We all recognize that Reality is going to crash this party soon; the tax man will eventually get you. When wife found out what was going on, she drew down an account that had the couple’s savings (mostly from the sale of four homes they had owned over time) to pay most of the taxes. The trouble was, by that time, husband had also drained $160,000 of the savings to “lend” to his businesses. (Later in the opinion, he argues that the loans were worthless because they exceeded the value of his financial empire. You can get an idea from this just how lucrative his business ventures were.)

When wife found out about the “loans,” that was the last straw; she moved out shortly thereafter, leaving husband to live rent-free in the marital home (which by that point had no mortgage). Wife paid to live in an apartment while the divorce dragged on and on and on . . .

. . . and on and on, eventually ending in a final decree almost six years later. In the decree, the trial court, at wife’s request, the court credited her in the equitable distribution analysis with half the fair rental value of the marital home during the six years. The trial court reasoned that husband had “benefited from exclusive occupation of the marital residence at virtually no cost since August 1, 2001,” and the wife had to pay for her own housing. In light of the circumstances, the trial court found that inequitable. So does the CAV; it affirms the trial court on this ruling, rejecting husband’s argument that such a credit cannot predate the divorce decree. (Technically, it finds that it wasn’t an abuse of discretion to rule that way. But it is not heard at all to read between the lines here, and conclude that the appellate court is cheering the trial court on as it metes out a measure of justice to the couch potato wannabe.)
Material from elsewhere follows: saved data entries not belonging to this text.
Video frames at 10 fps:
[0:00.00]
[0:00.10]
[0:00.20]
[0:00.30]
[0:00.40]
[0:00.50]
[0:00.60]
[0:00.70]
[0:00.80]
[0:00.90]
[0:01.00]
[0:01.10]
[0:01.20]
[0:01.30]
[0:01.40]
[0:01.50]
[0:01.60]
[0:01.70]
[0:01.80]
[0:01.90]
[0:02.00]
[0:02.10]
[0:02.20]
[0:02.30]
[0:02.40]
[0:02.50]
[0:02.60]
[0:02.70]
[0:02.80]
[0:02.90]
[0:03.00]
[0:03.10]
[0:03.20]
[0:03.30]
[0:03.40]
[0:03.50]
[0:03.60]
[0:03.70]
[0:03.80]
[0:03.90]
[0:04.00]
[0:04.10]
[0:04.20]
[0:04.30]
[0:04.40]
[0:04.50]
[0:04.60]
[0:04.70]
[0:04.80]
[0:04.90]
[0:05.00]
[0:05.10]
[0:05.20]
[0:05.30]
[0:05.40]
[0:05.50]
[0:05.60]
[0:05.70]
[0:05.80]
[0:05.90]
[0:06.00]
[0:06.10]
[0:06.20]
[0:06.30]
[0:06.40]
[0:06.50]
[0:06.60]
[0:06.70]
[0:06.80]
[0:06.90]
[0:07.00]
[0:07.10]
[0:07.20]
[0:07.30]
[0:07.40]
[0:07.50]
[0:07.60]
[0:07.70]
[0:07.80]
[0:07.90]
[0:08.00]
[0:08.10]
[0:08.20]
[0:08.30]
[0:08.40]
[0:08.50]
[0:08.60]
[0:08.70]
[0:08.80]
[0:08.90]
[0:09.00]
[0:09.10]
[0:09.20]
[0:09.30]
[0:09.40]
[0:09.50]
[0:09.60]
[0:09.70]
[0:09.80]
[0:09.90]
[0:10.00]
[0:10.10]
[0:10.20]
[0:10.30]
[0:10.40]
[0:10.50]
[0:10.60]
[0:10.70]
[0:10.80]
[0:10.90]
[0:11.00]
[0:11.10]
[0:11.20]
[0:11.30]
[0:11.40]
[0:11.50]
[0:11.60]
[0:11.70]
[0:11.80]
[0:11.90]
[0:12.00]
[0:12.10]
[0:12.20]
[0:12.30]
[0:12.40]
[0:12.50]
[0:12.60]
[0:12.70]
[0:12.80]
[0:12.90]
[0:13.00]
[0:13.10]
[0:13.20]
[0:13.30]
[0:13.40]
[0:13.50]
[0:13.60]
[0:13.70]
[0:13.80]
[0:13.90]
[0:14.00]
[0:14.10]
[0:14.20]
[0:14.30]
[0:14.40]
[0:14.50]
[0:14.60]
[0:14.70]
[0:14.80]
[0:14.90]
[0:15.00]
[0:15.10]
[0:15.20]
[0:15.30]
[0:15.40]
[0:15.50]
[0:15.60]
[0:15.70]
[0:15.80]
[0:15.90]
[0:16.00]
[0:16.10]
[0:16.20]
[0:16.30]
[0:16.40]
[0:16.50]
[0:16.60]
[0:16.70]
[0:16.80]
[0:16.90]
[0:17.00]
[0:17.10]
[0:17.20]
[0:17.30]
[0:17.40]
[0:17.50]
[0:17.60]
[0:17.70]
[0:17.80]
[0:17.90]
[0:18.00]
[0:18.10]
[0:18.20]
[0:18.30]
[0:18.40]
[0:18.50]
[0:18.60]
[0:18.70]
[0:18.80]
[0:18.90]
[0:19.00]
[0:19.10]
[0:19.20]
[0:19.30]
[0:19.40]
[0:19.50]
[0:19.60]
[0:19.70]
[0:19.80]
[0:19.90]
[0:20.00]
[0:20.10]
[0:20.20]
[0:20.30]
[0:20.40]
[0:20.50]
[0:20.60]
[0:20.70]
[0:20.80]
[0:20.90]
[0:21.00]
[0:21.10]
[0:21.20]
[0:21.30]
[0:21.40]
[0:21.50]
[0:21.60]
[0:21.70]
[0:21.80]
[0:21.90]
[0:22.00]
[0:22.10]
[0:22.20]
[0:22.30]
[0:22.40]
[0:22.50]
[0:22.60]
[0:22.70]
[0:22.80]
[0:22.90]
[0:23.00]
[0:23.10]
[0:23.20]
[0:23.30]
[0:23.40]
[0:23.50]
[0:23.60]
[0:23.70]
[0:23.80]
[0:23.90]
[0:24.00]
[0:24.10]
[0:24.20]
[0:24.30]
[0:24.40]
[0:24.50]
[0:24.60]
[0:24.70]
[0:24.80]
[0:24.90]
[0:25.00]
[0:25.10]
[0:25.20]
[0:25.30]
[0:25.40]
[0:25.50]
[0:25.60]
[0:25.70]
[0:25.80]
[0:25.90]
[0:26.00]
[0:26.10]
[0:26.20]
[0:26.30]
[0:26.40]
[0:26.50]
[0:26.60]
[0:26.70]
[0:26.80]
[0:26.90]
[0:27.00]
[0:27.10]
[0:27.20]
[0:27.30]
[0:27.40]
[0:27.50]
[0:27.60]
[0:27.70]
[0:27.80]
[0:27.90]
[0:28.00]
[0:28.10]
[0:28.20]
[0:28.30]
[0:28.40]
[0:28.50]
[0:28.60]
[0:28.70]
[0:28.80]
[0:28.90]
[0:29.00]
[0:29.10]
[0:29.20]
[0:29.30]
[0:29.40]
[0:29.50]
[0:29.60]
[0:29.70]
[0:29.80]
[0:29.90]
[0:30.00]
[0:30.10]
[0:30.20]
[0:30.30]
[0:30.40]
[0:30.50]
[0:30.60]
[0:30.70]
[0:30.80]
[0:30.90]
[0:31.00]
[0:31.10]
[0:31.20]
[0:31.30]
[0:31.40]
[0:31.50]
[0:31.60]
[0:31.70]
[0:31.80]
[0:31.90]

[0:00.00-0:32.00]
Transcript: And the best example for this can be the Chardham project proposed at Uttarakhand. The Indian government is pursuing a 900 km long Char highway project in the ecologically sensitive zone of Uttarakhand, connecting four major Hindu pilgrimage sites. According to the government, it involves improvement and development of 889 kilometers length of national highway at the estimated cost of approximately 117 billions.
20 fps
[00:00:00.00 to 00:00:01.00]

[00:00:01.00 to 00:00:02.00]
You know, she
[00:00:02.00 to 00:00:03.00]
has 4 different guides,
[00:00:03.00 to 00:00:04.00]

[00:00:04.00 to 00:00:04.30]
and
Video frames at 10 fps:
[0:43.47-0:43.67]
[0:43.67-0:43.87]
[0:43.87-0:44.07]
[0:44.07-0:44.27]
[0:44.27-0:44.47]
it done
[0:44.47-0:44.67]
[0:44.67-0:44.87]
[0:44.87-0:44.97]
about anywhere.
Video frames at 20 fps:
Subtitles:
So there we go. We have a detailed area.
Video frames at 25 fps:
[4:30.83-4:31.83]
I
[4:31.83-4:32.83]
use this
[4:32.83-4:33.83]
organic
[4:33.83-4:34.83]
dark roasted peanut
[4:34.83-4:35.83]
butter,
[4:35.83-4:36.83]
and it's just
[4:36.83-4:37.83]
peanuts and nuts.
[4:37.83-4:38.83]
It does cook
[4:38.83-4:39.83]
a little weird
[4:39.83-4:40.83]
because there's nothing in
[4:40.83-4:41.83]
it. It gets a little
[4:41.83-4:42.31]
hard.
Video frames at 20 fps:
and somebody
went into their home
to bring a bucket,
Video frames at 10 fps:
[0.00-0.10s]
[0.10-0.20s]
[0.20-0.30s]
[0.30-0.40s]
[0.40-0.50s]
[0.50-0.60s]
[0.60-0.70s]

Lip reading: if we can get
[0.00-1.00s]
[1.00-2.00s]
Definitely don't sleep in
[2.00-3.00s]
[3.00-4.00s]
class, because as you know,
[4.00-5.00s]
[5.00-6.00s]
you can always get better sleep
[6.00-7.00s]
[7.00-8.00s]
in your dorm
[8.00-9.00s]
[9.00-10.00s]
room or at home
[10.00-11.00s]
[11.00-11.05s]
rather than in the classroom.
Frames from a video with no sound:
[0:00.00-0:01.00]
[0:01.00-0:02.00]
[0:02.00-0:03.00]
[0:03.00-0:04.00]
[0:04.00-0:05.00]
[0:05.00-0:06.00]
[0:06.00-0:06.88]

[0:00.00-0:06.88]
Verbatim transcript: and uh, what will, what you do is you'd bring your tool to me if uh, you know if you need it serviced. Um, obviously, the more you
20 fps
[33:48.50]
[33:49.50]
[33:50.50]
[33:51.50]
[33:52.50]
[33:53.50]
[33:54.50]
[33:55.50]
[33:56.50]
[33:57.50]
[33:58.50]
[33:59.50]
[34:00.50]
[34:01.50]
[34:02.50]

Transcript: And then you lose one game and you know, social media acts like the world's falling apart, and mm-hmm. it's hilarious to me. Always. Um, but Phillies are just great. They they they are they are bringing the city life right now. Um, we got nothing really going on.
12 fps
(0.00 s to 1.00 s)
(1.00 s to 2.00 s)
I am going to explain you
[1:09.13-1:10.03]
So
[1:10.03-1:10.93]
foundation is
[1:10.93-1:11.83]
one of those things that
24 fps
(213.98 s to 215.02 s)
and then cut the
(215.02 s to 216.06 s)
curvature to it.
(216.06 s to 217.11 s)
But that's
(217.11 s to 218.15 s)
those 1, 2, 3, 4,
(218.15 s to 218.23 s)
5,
There are two other rulings, but they’re straightforward applications of well-established ED doctrines. Husband objected to the trial court’s treatment of the “loans” to the businesses, contending that that money came from his separate property. The trial court held that he had failed to trace these monies to his own property, and the appellate court affirms, since the money had commingled in a joint account. The husband wins a small victory in a reciprocal application of the tracing requirement. The trial court had awarded wife a credit for $23,000 of her own funds that she used to pay down the tax bills, but the appellate court finds that, this time, it’s the wife who hasn’t satisfactorily traced the funds to her own property. The case is remanded for a recalculation, which will probably result in the wife getting half that credit and the husband getting the other half. But overall, the wife is the prevailing party in this appeal.

Having now posted analysis of two ugly divorce cases, back to back, I feel compelled to add the following: In case you’re reading this, Sweetheart, please know that I love you dearly, with all my heart. Signed, Your Devoted Husband.